# government finances?



## darag (26 Sep 2003)

I'm not an accountant but the government accounting 
system seems antediluvian to me.  It doesn't seem like 
they keep proper accounts in the way any business 
would; they don't seem to have a balance book or 
depreciate assets or work on an accruals basis which
would allow them to properly budget for and distinguish
different types of spending.  From what I see the public
accounts seem to be prepared on a cash basis.

Is this the case?


----------



## daltonr (27 Sep 2003)

Does anyone remember the guy who was on the last word a few weeks back, saying that the way the accounting for school improvements was hendled left a lot to be desired.

I couldn't understand the point he was trying to make, something about them not budgeting on a multi-year basis.

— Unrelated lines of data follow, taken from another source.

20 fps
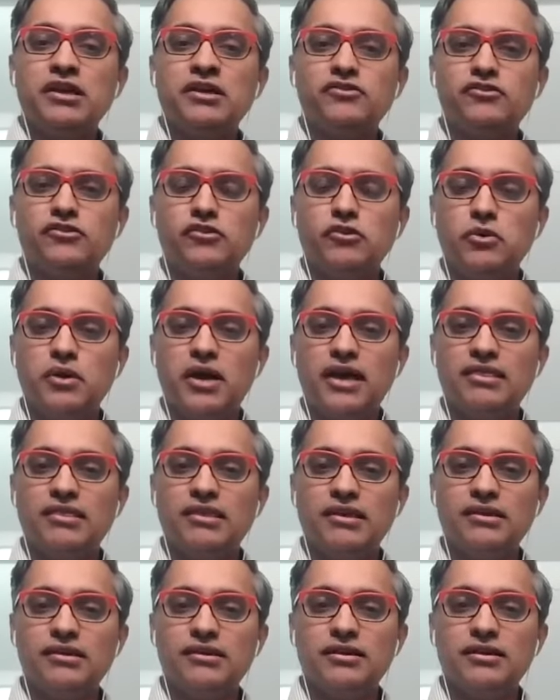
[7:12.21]
So I
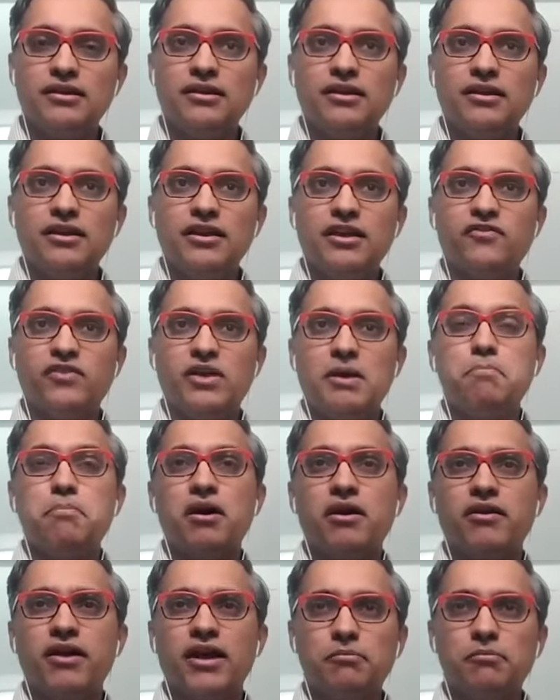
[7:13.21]
think if
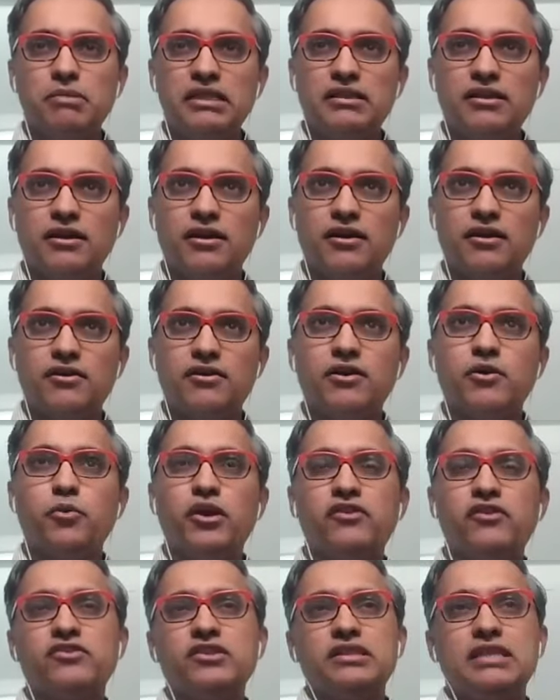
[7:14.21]
MPOWER had been there,
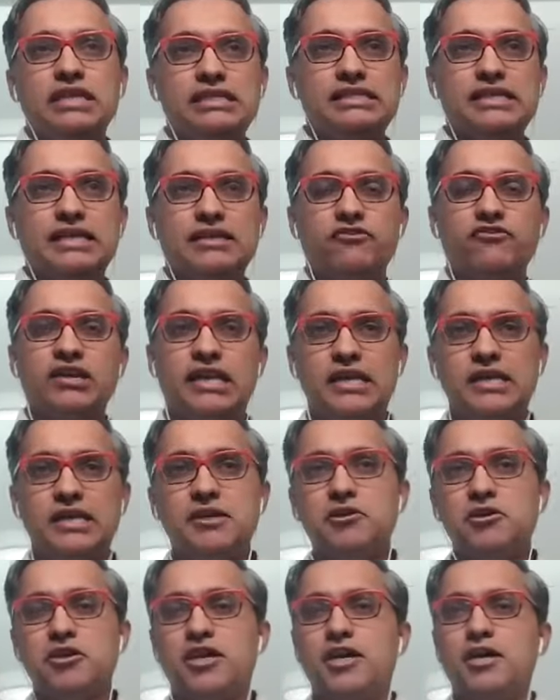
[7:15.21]
one of the things that
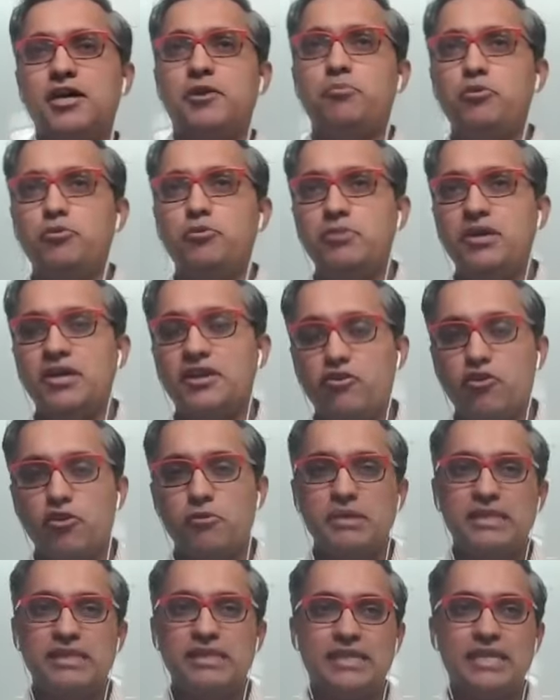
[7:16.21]
really put burden on
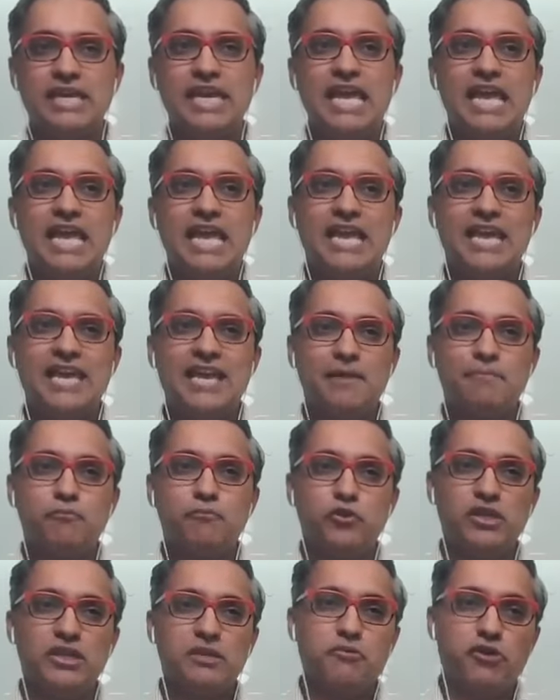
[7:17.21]
me that, hey, I'm
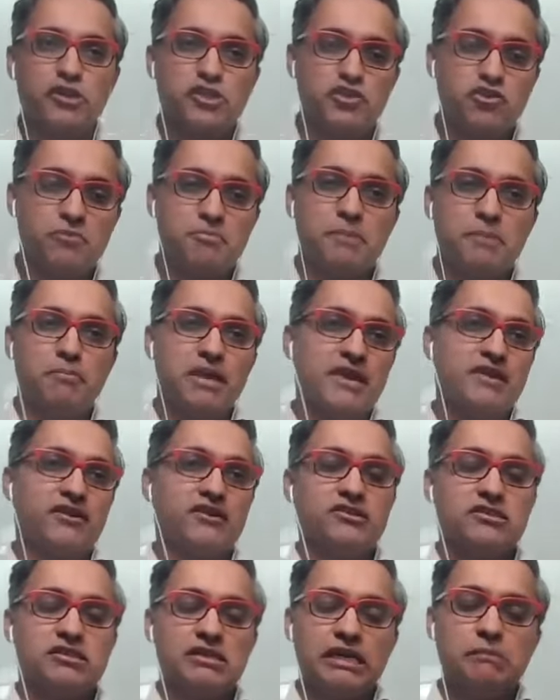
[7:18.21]
putting a pressure on my
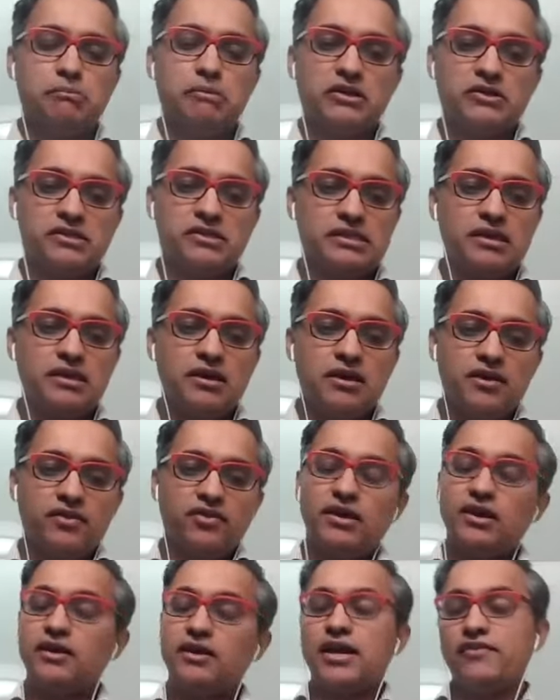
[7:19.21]
parents, right? Because
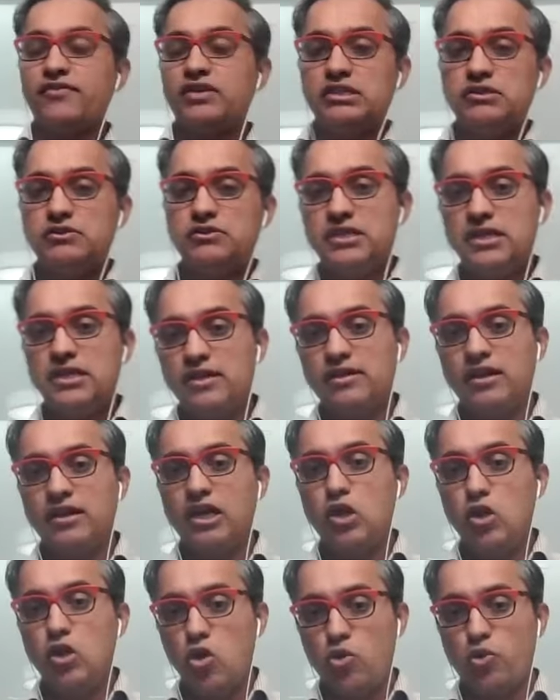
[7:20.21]
they are having to take a
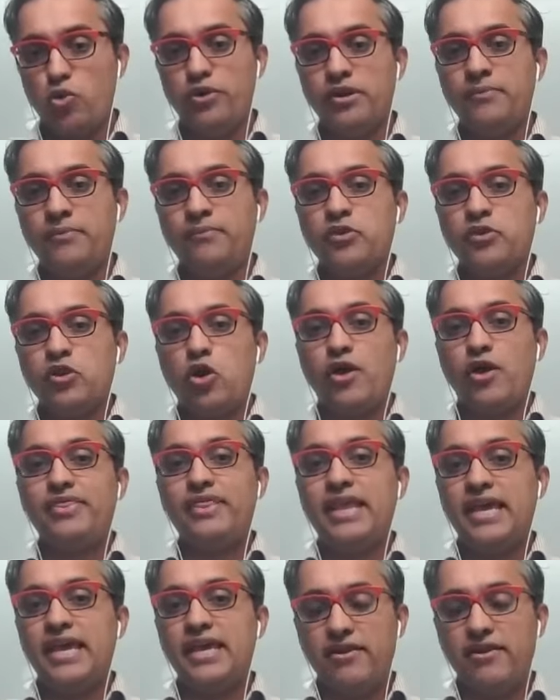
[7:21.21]
loan on
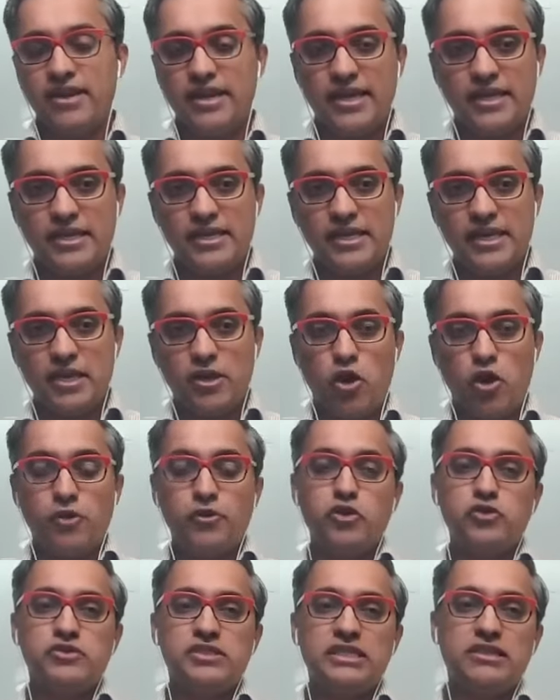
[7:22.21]
their head or
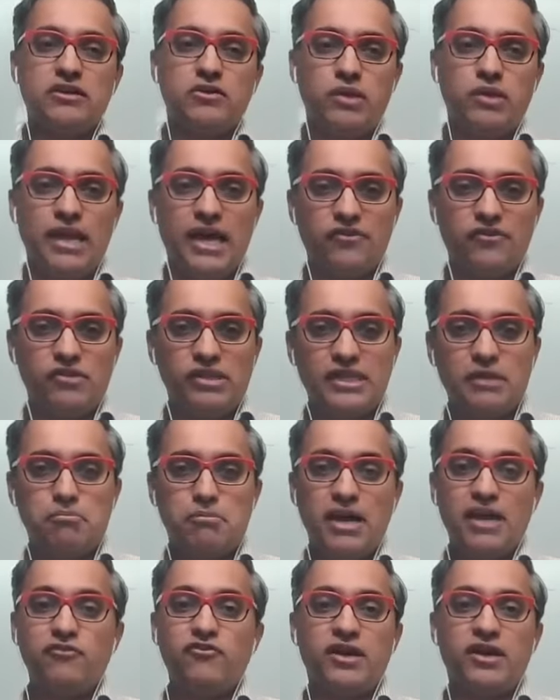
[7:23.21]
using the collateral that
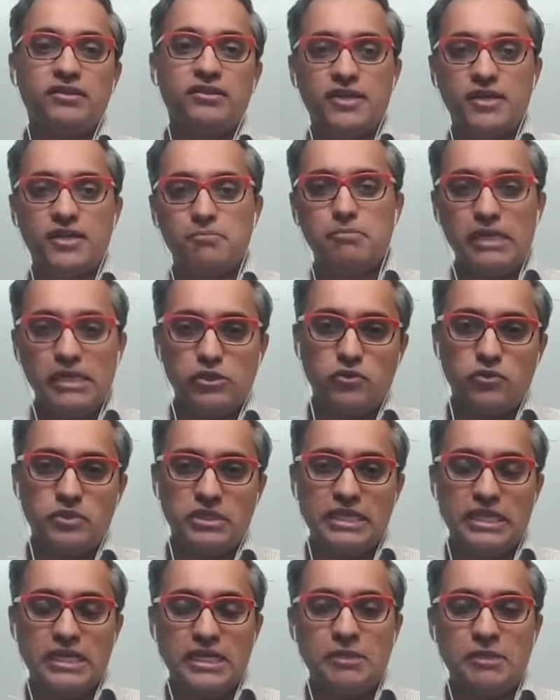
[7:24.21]
my father had built over
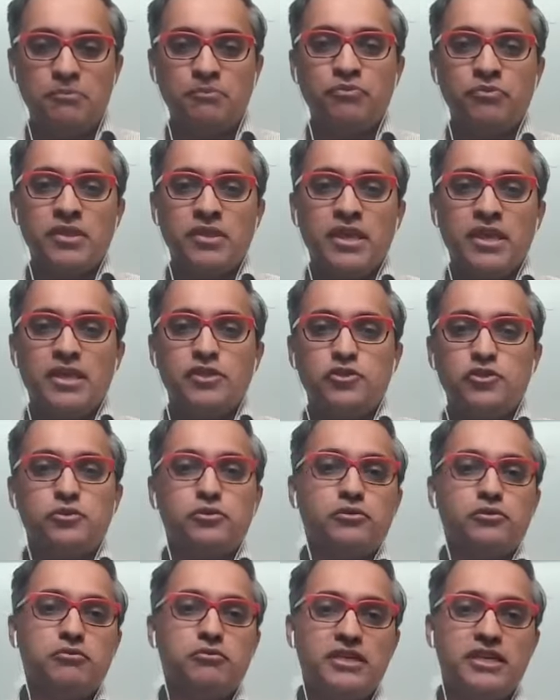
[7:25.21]
time
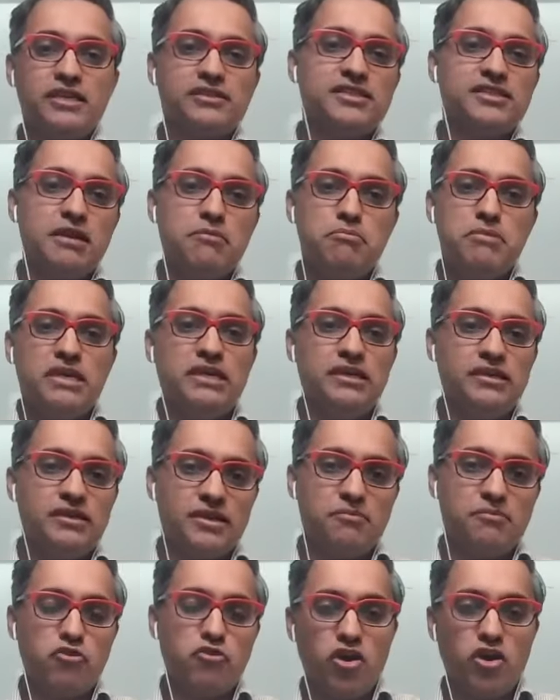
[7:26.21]
to send me
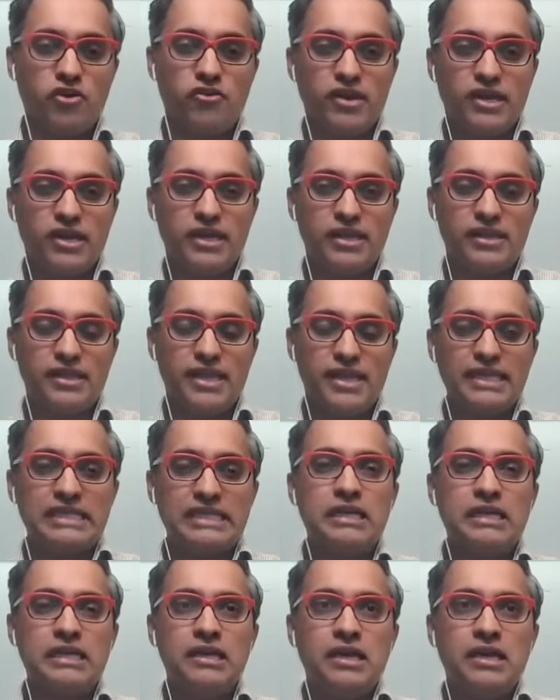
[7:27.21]
abroad, right? And that,
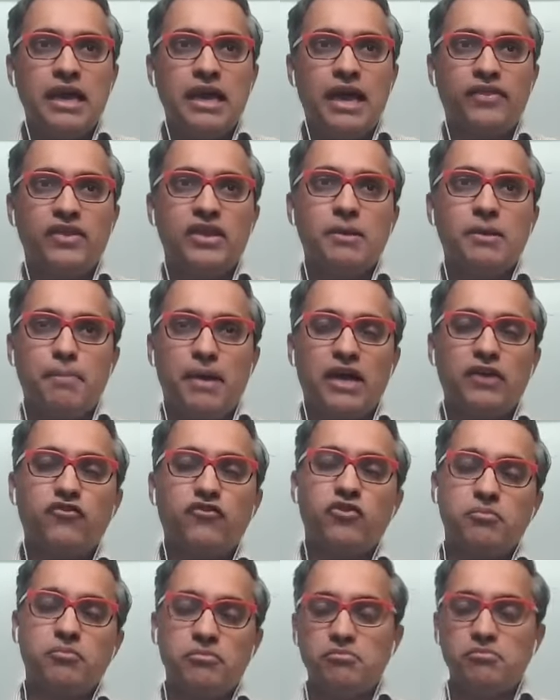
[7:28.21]
I think apart
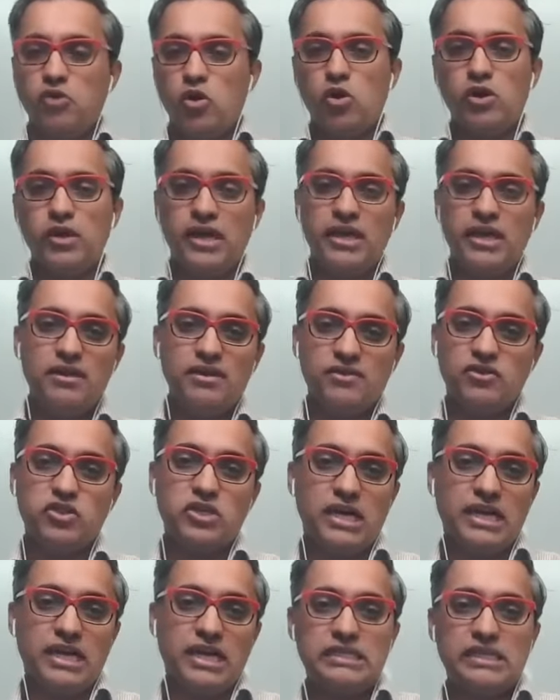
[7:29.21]
from any other
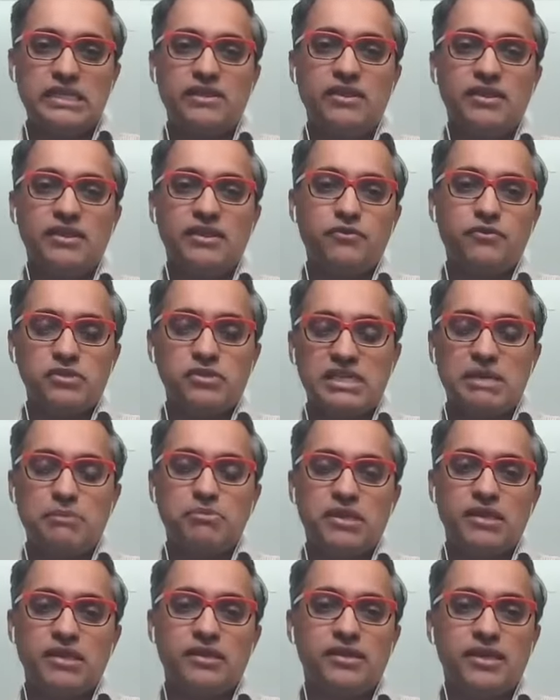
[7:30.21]
challenge, I think that was
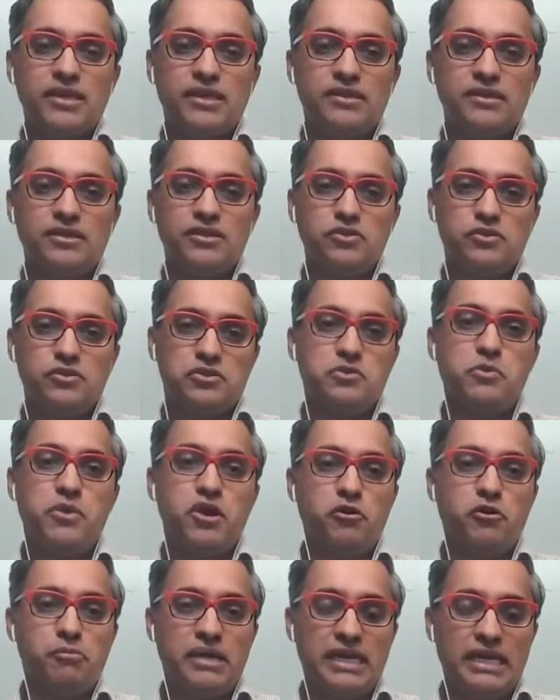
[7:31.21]
something that used to weigh
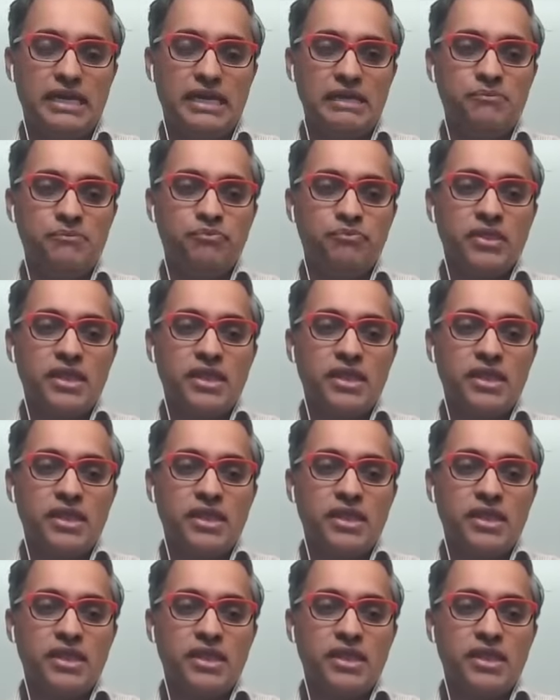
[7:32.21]
on my head.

He certainly sounded like he agreed with the darag's point.

-Rd


----------



## Almost30 (29 Sep 2003)

Most Govt Departments account for spending on a cash basis.  The effect of this means that in a year when money is tight a section within a department could have spent 95% of their allocation in 9 months and then try to scrimp and cutback during the final quarter in order to meet their original budget.  The opposite is also true.  In a year where cash is plentiful and only 50% of a sections allocation is spent in the first nine months, then that department/section will embark on a spendthrift policy for the final quarter.

This is all due to the governments policy for budgeting.  The government works off last years outturn/spend and gives an increase/decrease of x% for the following years budget.  This encourages govt depts to use their entire allocation or risk losing it in the following year.  Spending decisions are not always made on whether the cash needs to be spent, will represent good value for money etc.

I believe that most departments have tried to bring in some form of Multi Annual Budgeting, but again each years spending estimates are based on what has been spent in prior years, i.e. you never start from zero.


----------



## darag (29 Sep 2003)

Thanks almost30; that is what I suspected. Jeezus,
it must be a miracle that they ever get it right at
all.  I'd imagine that even running a corner shop on
a cash basis would be a recipe for disaster never
mind an organisation with the complexity of the
government.

In case anyone is interested, my understanding of
this form of accounting is that even if you've
accepted an invoice for ten million quid, you don't
bother accounting for it until you actually send off
the check. Nor do you record invoices you've issued
until you receive cash.  Effectively this means at
any particular time you're blind as far as
accounting and budget is concerned because you have
no idea what your unsettled bills are (i.e. the
value of issued purchase orders or received
invoices) nor do you know what money you are
currently expecting to receive.  It means you don't
know where you stand for a particular year until
months into the next one.  This makes it difficult
or impossible to make timely and informed financial
or budgeting decisions.  This way of doing thing
hardly deserves to be called accounting at all.

This sounds like madness.  Surely it would be worth
if for the government to pay zillions to some crowd
like PriceWaterhouseCoopers to set up more modern
accounting systems?


----------